The Quick Center was constructed and dedicated in 1990 with the generous support and leadership of Fairfield University benefactor, Leslie C. Quick Jr. and was named for his wife, Regina. Quick was a member of the Fairfield University Board of Trustees, Chairman of the Board from 1982 through 1995 and received an Honorary Doctorate from the university in 1999.

==Facilities==
- Aloysius P. Kelley, S.J. Theatre (Capacity: 740 seats)
- Lawrence A. Wien Experimental (Black Box) Theatre (Capacity: 150 seats)
- Thomas J. Walsh Jr. Art Gallery

==Gerard Manley Hopkins Award==
Fairfield University and the Regina A. Quick Center for the Arts established the Gerard Manley Hopkins Award for Excellence in the Arts in 1990. Hopkins was a Jesuit priest, but he was also one of the most important innovators in the history of English poetry. The Award recognizes artists who exhibit a spirit of innovation and new artistic ideas. The University and Quick Center have recognized several artists over the years, among them actor Jason Robards Jr., composer and lyricist Stephen Sondheim, painter Paul Cadmus, ballerina Gelsey Kirkland, and painter Robert Vickrey.

==Open VISIONS Forum==
The Quick Center for the Art is home to the Open VISIONS Forum, a public outreach program of the University College engaging the 'life of the mind' with the Connecticut community. Its mission is to integrate the academic perspective of the university's students and faculty with the wide general interests of the local regional audience. Through an ongoing series of informative lectures, these 'public conversations' present eminent opinion-makers, artists, authors, and learned contributors to the humanities and sciences and civic and political commentators to engage audiences with topical issues facing a global and national agenda.

The 2007-2008 season is highlighted by two-time Pulitzer Prize-winning historian David McCullough and prize-winning NBC Nightly News anchor Brian Williams.
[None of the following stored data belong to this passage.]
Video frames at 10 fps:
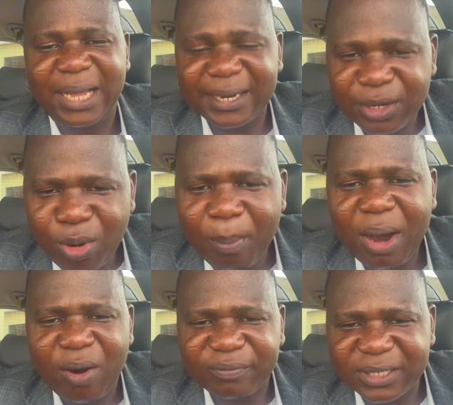and the
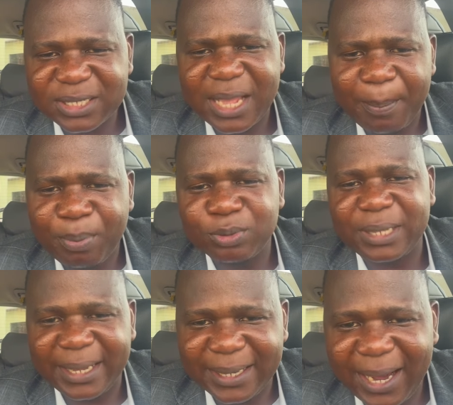number of disciples
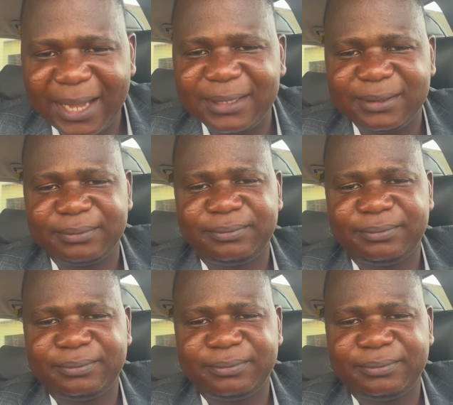that he had,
Past guest speakers have included former prime minister of Pakistan Benazir Bhutto; documentary filmmaker Ken Burns; Forbes CEO and former presidential candidate Steve Forbes; former U.S. Ambassador to the United Nations Richard Holbrooke; United States Poet Laureate Robert Pinsky; Broadway legend Stephen Sondheim; and former hostage and author Terry Waite; and Emmy-winning broadcast journalist Bill O'Reilly.

==Notable performances==
===Chamber Music Society of Lincoln Center===
The Quick Center for the Arts has been an annual tour destination since 2002 for the Chamber Music Society of Lincoln Center, "the nation's premier repertory company for chamber music." The ensemble tours nationally and internationally and in keeping with its mandate to reach a broad audience, CMSLC presents a three-part concert series at the Quick Center for the Arts.

===Live Music Project===
The Live Music Project, a conductorless orchestra, has been resident at the Quick Center since 2004.
  Founded by violinist Netta Hadari and composer Daniel Smith, the Live Music Project performs classical and modern works in a casual atmosphere.

===Mendelssohn Choir of Connecticut===
The Mendelssohn Choir of Connecticut is now the resident choir of the Quick Center for the Arts. The Mendelssohn Choir was formed in 1984 by members of the Fairfield University Chamber Singers, who, upon their graduation, wished to continue a musical association under the baton of Dr. Carole Ann Maxwell.